©Efrén Hernández

 

Fragmento de Una historia mexicana

A mi amigo Lencho Mejía lo han asesinado treinta y siete veces en Los Ángeles, cinco en Tijuana y una vez en una coproducción rumano-argentina, filmada en Honduras, que estuvo muy cerca de concursar para el Oscar a mejor película extranjera.

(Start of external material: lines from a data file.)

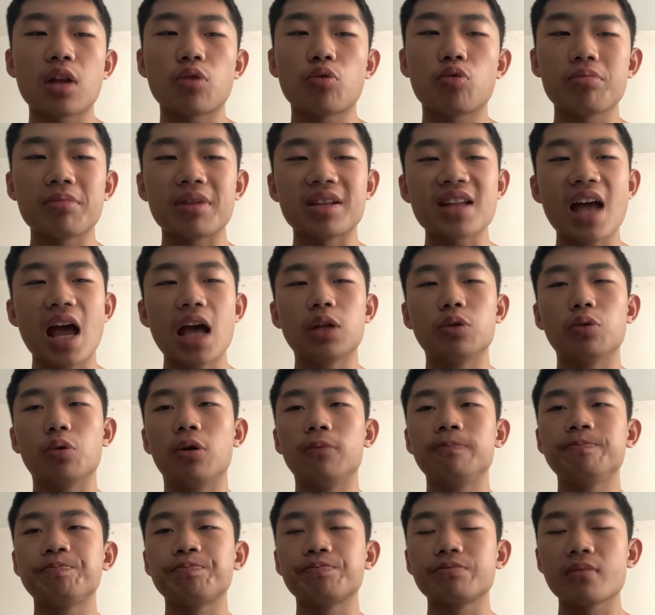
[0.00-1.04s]
的污名太
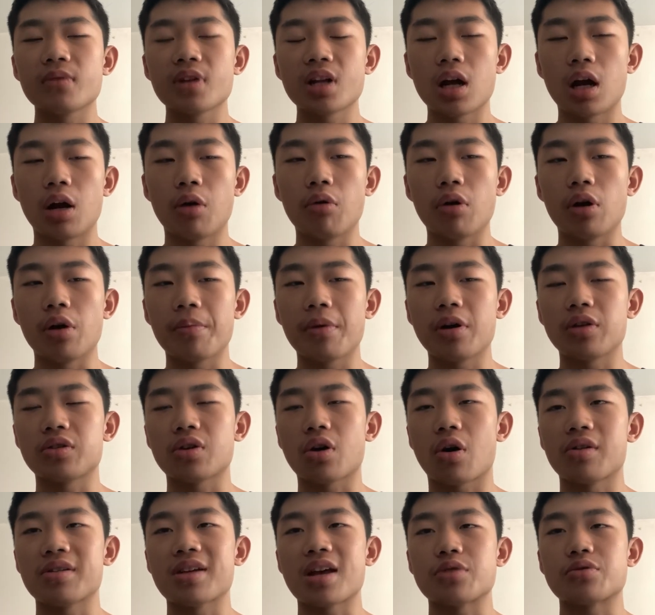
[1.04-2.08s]
多，而我又没有
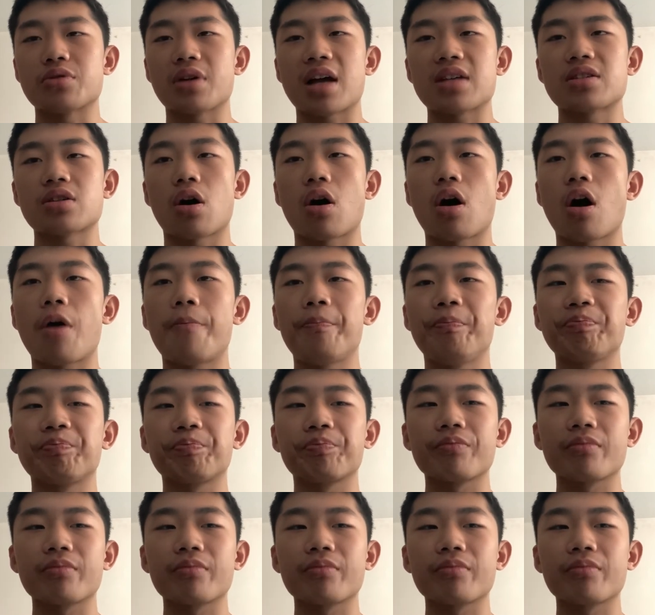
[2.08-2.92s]
条件去改小号，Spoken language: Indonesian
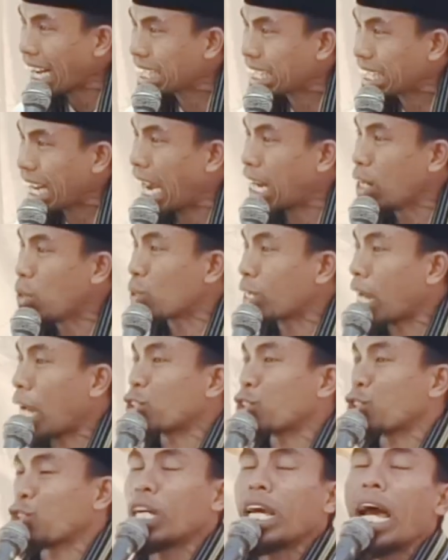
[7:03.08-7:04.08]
nas'aluka
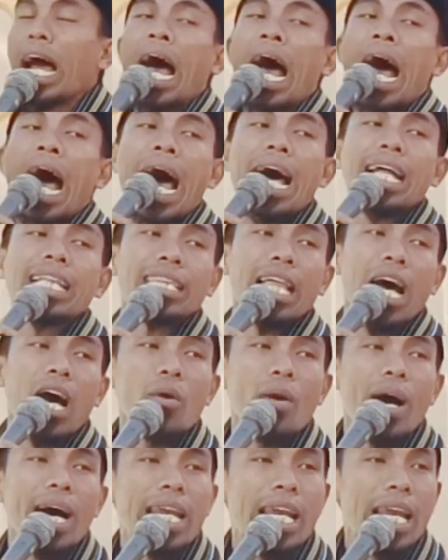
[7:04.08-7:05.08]

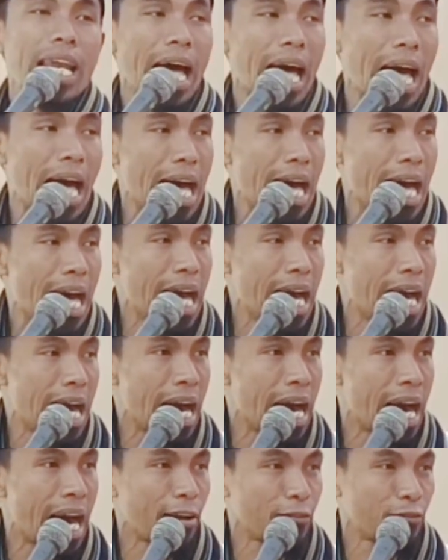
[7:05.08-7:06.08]
sihhata wal
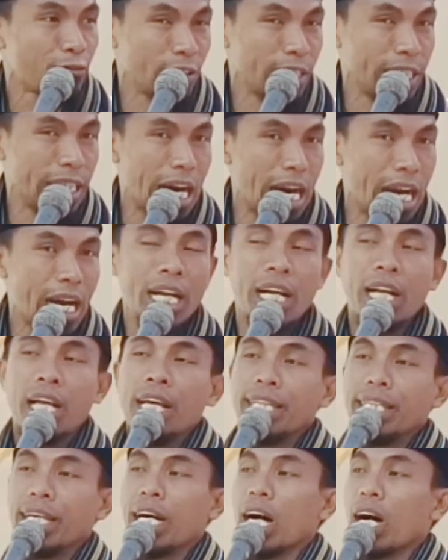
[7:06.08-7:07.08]
afiyah
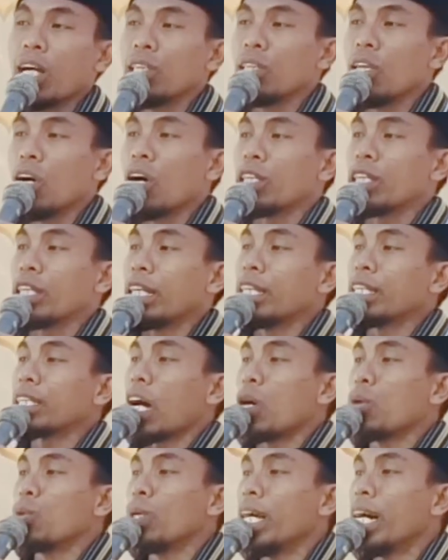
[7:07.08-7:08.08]
Ya Allah dan
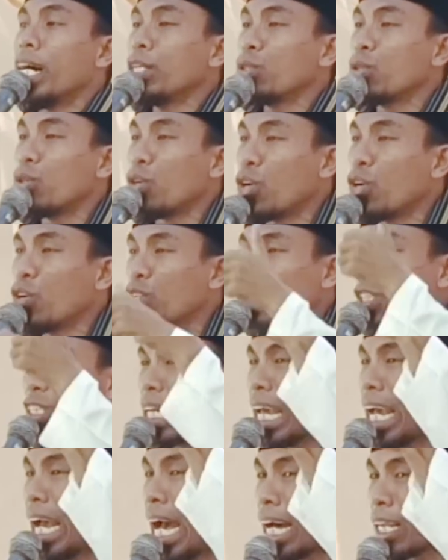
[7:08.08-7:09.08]
kaulah nyu'un
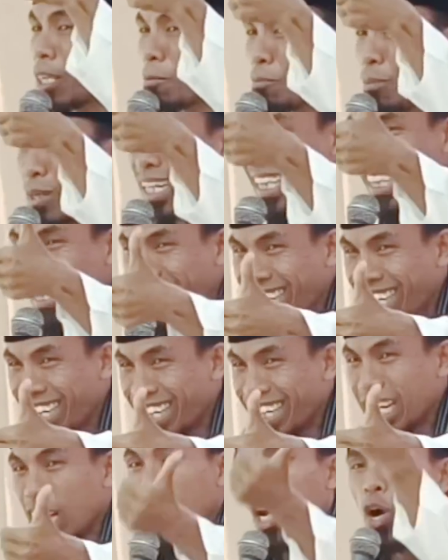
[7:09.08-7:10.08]
sehat
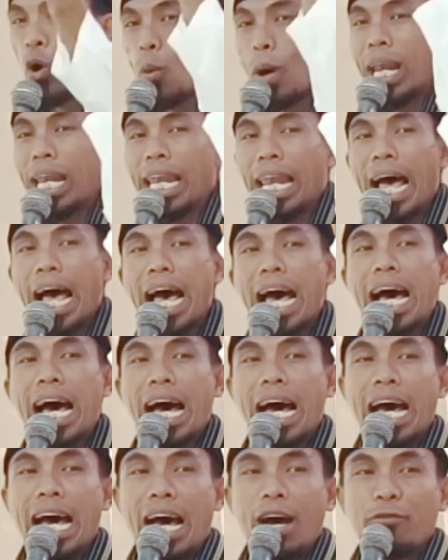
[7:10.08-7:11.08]
badan wal
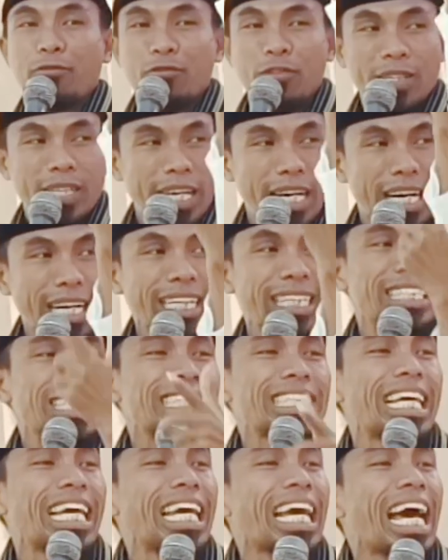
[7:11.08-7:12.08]
afiyah
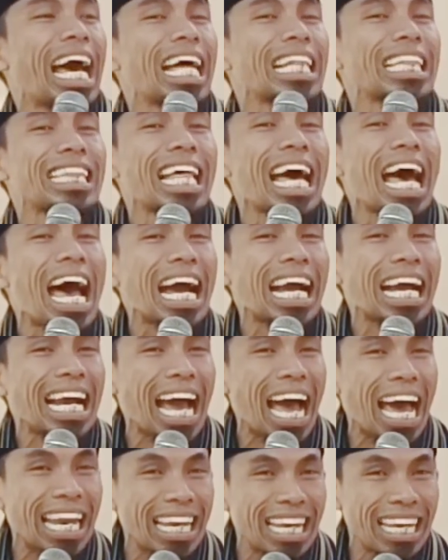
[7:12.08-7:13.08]
sehat tak
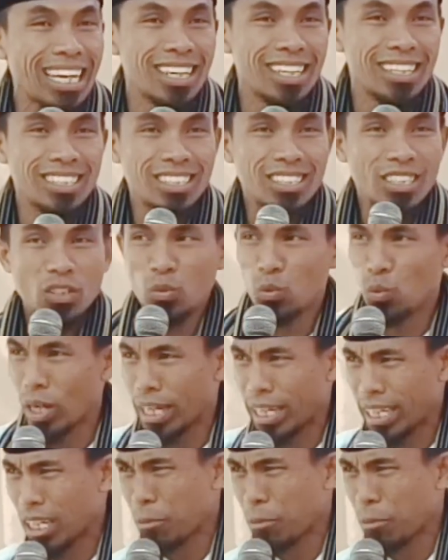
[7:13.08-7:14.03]
akal dua ini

Pero sólo en dos ocasiones ha tenido la oportunidad de decir un breve parlamento antes de caer definitivamente al suelo. «Chinga tu madre». Ambas veces. Tuvo que exclamarlo rápido y en voz baja, pero le puso mucho sentimiento. Todo el Stanislavski que ha estudiado cabe en esas tres palabras. Eso es lo que Lencho siempre dice cuando, a la altura del quinto tequila, en su casa, va y busca los videos y nos obliga a ver, una tras otra, todas sus muertes.

Mi relación con Hilda empezó una de esas noches. También yo había bebido varios tequilas. Estaba sentado en el brazo del pequeño sofá. Ella se encontraba a mi lado. Lencho ocupaba el otro puesto, suspendiendo su cuerpo hacia adelante, en un extraño equilibrio, inclinado como un insecto hacia la pantalla del televisor. Hilda rozó con su mano mi rodilla izquierda.

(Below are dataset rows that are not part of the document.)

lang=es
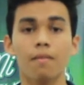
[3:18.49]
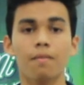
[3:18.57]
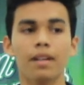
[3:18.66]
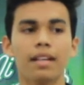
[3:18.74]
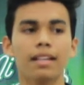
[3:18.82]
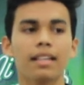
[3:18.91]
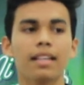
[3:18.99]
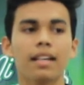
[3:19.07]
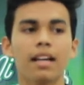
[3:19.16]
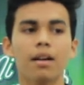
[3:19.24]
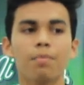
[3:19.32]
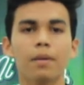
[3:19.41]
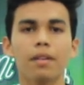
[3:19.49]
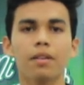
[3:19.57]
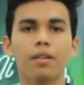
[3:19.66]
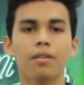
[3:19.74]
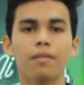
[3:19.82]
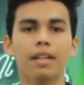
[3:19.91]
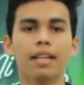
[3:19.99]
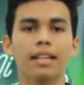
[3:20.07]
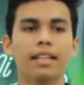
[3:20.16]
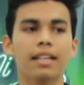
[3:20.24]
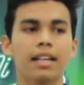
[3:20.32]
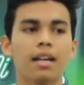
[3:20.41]
Ven aquí rápido, ven
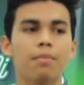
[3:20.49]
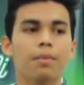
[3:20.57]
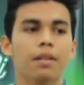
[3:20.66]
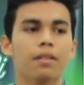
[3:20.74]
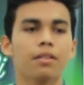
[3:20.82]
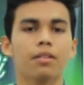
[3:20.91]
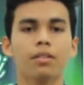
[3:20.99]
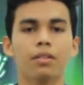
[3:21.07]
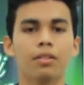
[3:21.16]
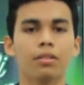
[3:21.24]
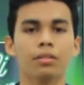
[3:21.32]
aquí rápido.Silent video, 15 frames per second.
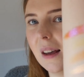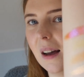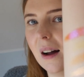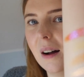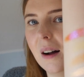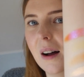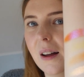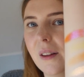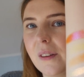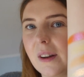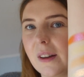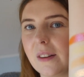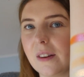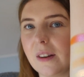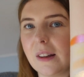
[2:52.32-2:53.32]
Ja, also
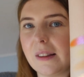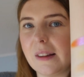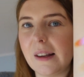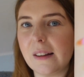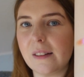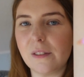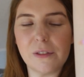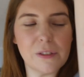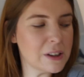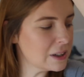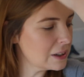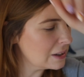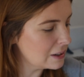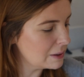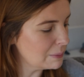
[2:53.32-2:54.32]
das sind jetzt die ersten
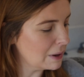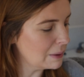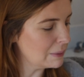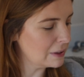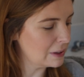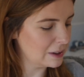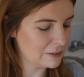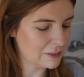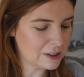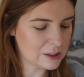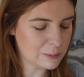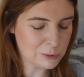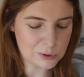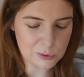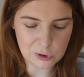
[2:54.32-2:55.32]
vier. Ich mache mal direkt
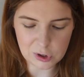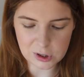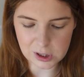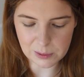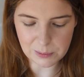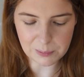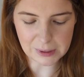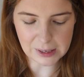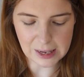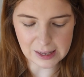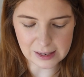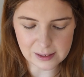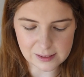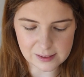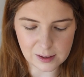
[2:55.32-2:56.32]
weiter, muss zwischendurch einmal meine
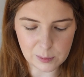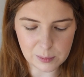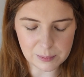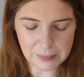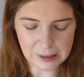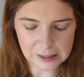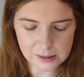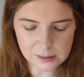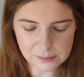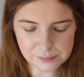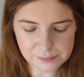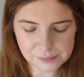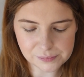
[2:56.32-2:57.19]
Hände sauber machen.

–Aquí me jodió el pinche editor. No sé por qué no usó la otra toma, donde se me veía de frente y la caída fue más cabrona. Incluso escupí sobre la tierra. Era mi mejor ángulo.

Hilda volvió a pasar su mano sobre mi rodilla. No podía ser azaroso. En las distancias cortas, no existen las casualidades. La miré de reojo, pero ella parecía estar ausente, permanecía autista, viendo la pantalla. Casi parecía que nunca antes hubiera visto esas imágenes. Sus dedos, sin embargo, quedaron flotando muy cerca de mi pierna, como en un descuido, como si no buscaran nada. Traté de aparentar naturalidad, cambié de posición pero dejé mi pierna pegada a su mano. Me dio un pequeño pellizco. Sentí el calor de sus dedos, apretándome, llamándome desde el otro lado de la tela del pantalón ¿Por qué hacía eso? ¿Por qué me tocaba así mientras su esposo se moría repetidamente en el televisor?